→ TASK STATEMENT
Beneath this sentence is a set of records; write each of them out exactly.

→ EXTRACTED DATA
+---+
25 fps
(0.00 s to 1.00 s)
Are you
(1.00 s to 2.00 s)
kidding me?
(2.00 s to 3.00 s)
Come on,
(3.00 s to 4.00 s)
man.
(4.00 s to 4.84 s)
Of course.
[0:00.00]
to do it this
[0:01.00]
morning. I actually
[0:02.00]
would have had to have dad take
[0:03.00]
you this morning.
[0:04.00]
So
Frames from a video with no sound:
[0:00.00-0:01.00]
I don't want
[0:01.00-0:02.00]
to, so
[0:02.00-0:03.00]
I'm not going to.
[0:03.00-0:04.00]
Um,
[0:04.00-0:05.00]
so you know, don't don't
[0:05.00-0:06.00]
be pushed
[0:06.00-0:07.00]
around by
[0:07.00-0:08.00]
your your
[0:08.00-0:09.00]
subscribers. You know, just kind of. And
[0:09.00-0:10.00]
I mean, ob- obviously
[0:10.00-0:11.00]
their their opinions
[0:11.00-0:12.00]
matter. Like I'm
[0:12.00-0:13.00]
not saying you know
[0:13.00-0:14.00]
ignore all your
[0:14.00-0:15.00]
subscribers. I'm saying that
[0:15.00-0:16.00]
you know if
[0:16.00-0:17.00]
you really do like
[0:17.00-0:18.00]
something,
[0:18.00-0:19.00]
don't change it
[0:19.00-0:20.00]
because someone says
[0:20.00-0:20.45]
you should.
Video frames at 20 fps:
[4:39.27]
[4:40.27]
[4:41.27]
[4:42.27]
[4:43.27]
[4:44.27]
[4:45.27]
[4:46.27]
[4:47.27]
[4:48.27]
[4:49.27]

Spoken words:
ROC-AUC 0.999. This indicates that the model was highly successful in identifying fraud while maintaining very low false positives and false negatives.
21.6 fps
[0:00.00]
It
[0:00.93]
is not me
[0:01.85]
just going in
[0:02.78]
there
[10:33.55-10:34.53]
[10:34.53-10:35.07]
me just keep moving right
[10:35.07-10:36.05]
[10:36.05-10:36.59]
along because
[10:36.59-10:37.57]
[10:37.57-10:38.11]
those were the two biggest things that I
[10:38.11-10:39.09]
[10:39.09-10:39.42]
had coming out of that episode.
+---+
→ SOLUTION FOR THIS EXERCISE
25 fps
(0.00 s to 1.00 s)
Are you
(1.00 s to 2.00 s)
kidding me?
(2.00 s to 3.00 s)
Come on,
(3.00 s to 4.00 s)
man.
(4.00 s to 4.84 s)
Of course.
[0:00.00]
to do it this
[0:01.00]
morning. I actually
[0:02.00]
would have had to have dad take
[0:03.00]
you this morning.
[0:04.00]
So
Frames from a video with no sound:
[0:00.00-0:01.00]
I don't want
[0:01.00-0:02.00]
to, so
[0:02.00-0:03.00]
I'm not going to.
[0:03.00-0:04.00]
Um,
[0:04.00-0:05.00]
so you know, don't don't
[0:05.00-0:06.00]
be pushed
[0:06.00-0:07.00]
around by
[0:07.00-0:08.00]
your your
[0:08.00-0:09.00]
subscribers. You know, just kind of. And
[0:09.00-0:10.00]
I mean, ob- obviously
[0:10.00-0:11.00]
their their opinions
[0:11.00-0:12.00]
matter. Like I'm
[0:12.00-0:13.00]
not saying you know
[0:13.00-0:14.00]
ignore all your
[0:14.00-0:15.00]
subscribers. I'm saying that
[0:15.00-0:16.00]
you know if
[0:16.00-0:17.00]
you really do like
[0:17.00-0:18.00]
something,
[0:18.00-0:19.00]
don't change it
[0:19.00-0:20.00]
because someone says
[0:20.00-0:20.45]
you should.
Video frames at 20 fps:
[4:39.27]
[4:40.27]
[4:41.27]
[4:42.27]
[4:43.27]
[4:44.27]
[4:45.27]
[4:46.27]
[4:47.27]
[4:48.27]
[4:49.27]

Spoken words:
ROC-AUC 0.999. This indicates that the model was highly successful in identifying fraud while maintaining very low false positives and false negatives.
21.6 fps
[0:00.00]
It
[0:00.93]
is not me
[0:01.85]
just going in
[0:02.78]
there
[10:33.55-10:34.53]
[10:34.53-10:35.07]
me just keep moving right
[10:35.07-10:36.05]
[10:36.05-10:36.59]
along because
[10:36.59-10:37.57]
[10:37.57-10:38.11]
those were the two biggest things that I
[10:38.11-10:39.09]
[10:39.09-10:39.42]
had coming out of that episode.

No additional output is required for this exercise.